■ Task details
Begin at the line below that has "[00:00:02.00 to 00:00:03.00]". Stop after the line that has "[1:49.54-1:50.44]", repeating each line exactly and leaving out the pictures.

══════

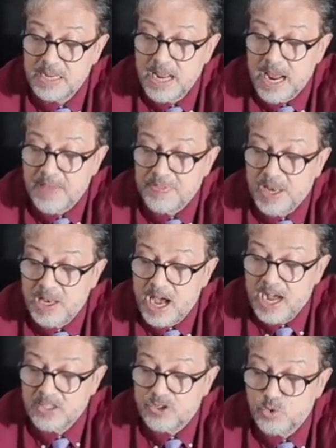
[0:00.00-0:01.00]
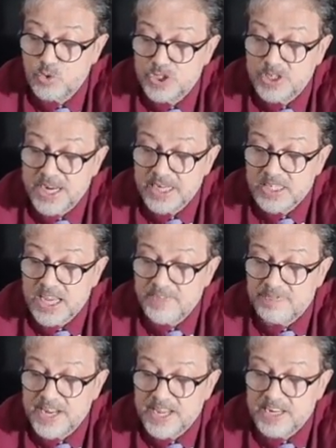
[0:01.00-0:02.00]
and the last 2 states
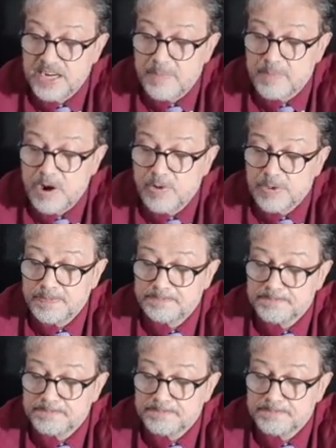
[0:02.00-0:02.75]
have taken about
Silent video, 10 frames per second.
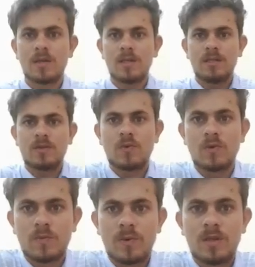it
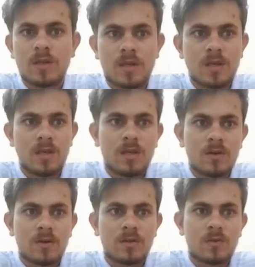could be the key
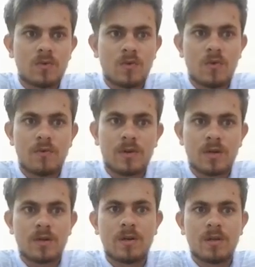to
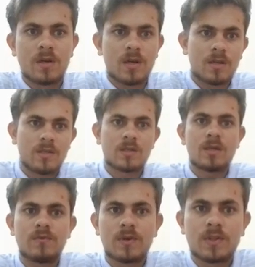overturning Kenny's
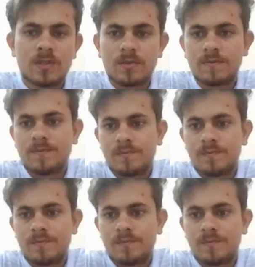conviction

══════

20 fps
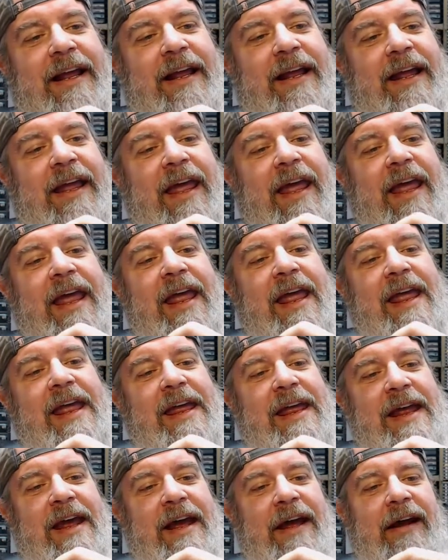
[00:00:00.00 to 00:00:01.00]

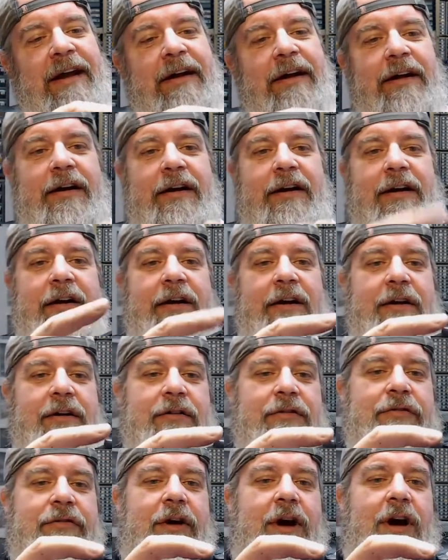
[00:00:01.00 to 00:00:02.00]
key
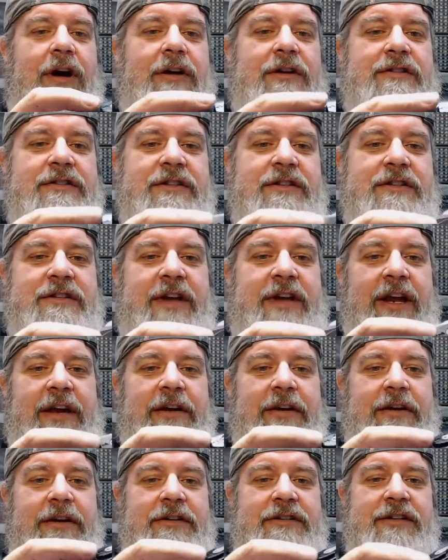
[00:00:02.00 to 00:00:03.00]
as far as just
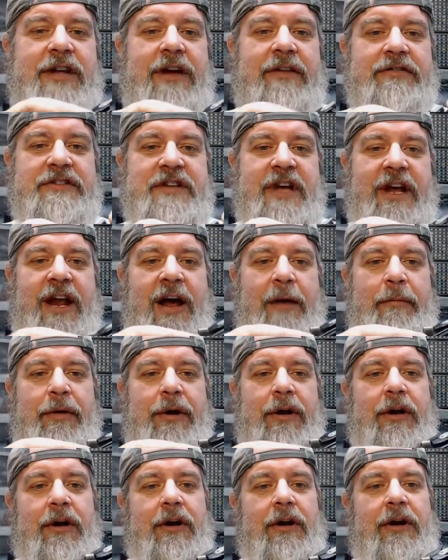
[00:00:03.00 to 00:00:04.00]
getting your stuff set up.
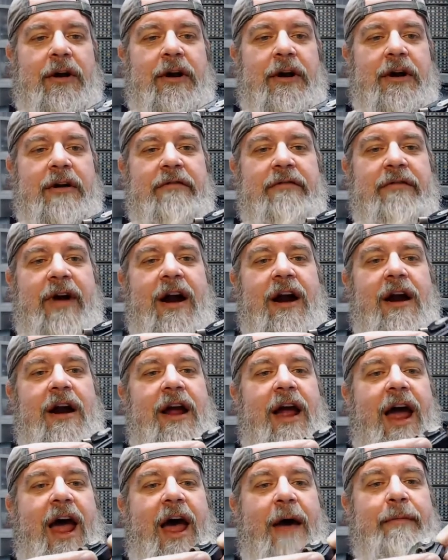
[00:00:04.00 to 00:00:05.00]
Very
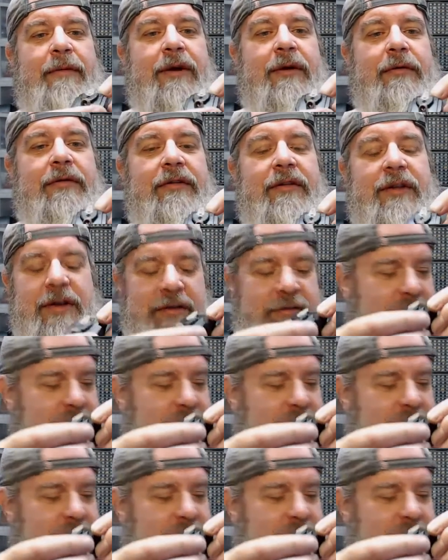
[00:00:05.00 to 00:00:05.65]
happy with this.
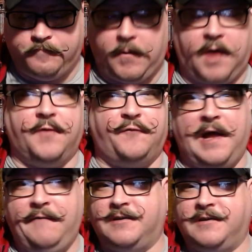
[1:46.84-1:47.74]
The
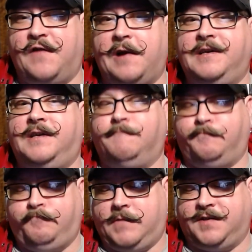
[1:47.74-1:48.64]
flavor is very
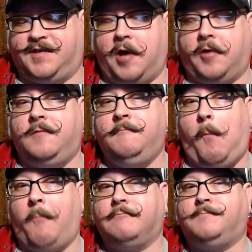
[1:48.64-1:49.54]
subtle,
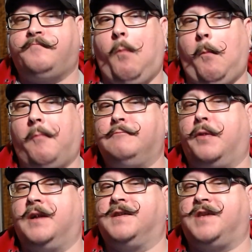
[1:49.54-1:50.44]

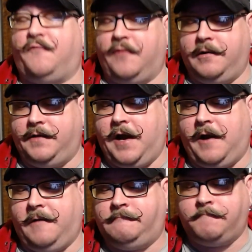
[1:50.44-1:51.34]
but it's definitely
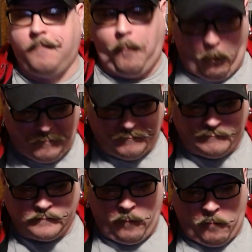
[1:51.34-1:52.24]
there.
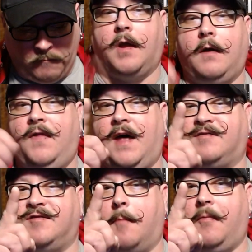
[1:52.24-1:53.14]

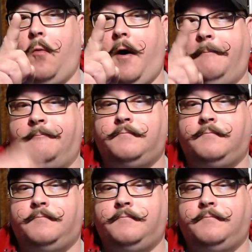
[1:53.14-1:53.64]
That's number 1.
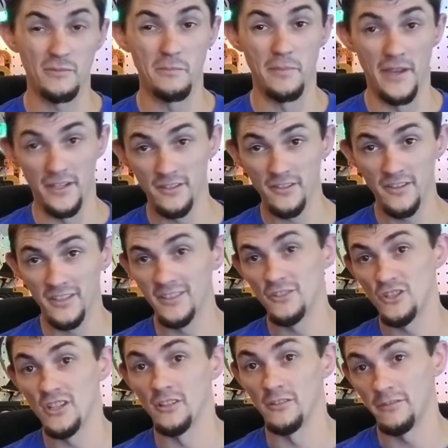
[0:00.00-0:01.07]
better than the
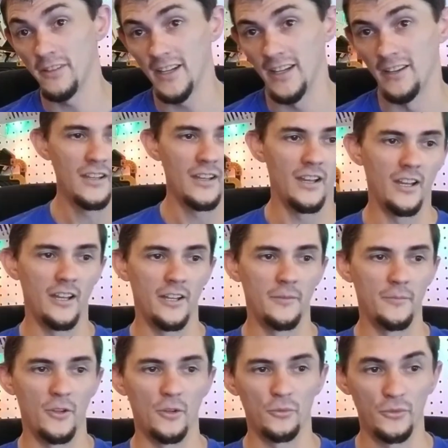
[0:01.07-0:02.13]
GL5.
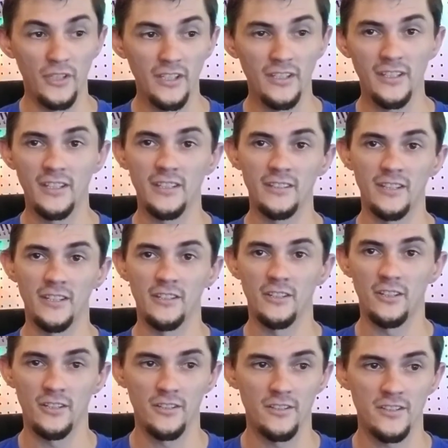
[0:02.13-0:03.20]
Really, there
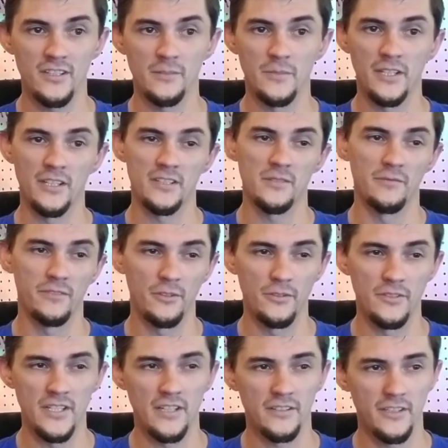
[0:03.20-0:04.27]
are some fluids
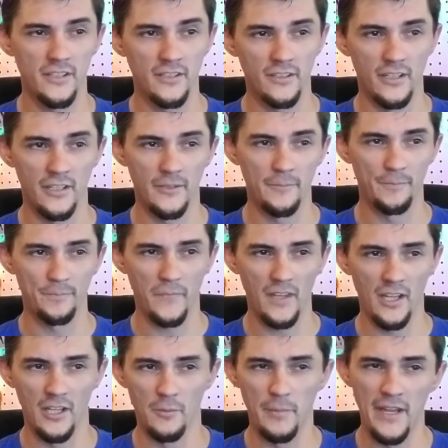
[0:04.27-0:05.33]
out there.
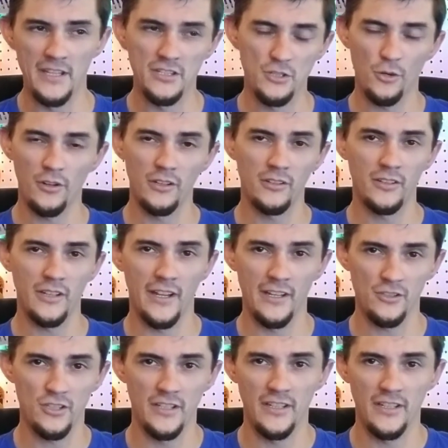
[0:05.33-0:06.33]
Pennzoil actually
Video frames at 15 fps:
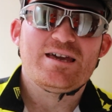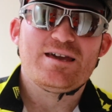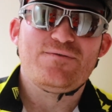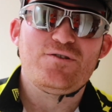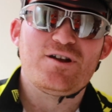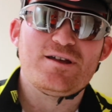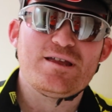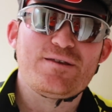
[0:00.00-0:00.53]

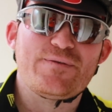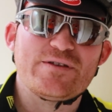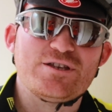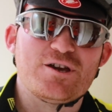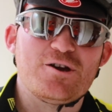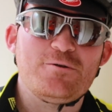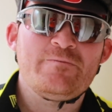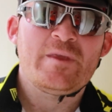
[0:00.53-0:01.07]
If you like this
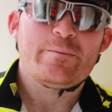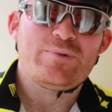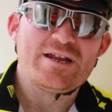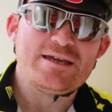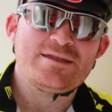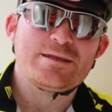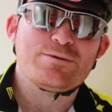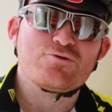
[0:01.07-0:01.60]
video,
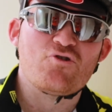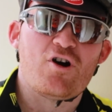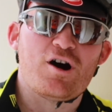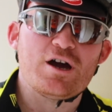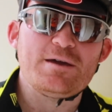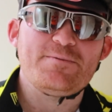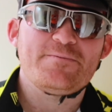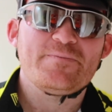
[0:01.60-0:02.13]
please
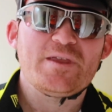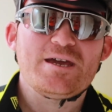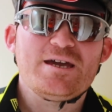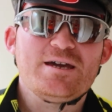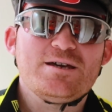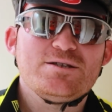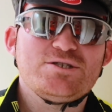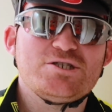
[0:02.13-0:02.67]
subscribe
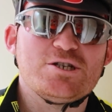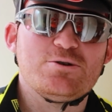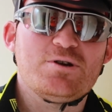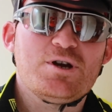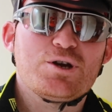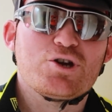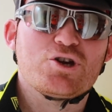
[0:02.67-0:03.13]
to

══════

■ Task solution
[00:00:02.00 to 00:00:03.00]
as far as just
[00:00:03.00 to 00:00:04.00]
getting your stuff set up.
[00:00:04.00 to 00:00:05.00]
Very
[00:00:05.00 to 00:00:05.65]
happy with this.
[1:46.84-1:47.74]
The
[1:47.74-1:48.64]
flavor is very
[1:48.64-1:49.54]
subtle,
[1:49.54-1:50.44]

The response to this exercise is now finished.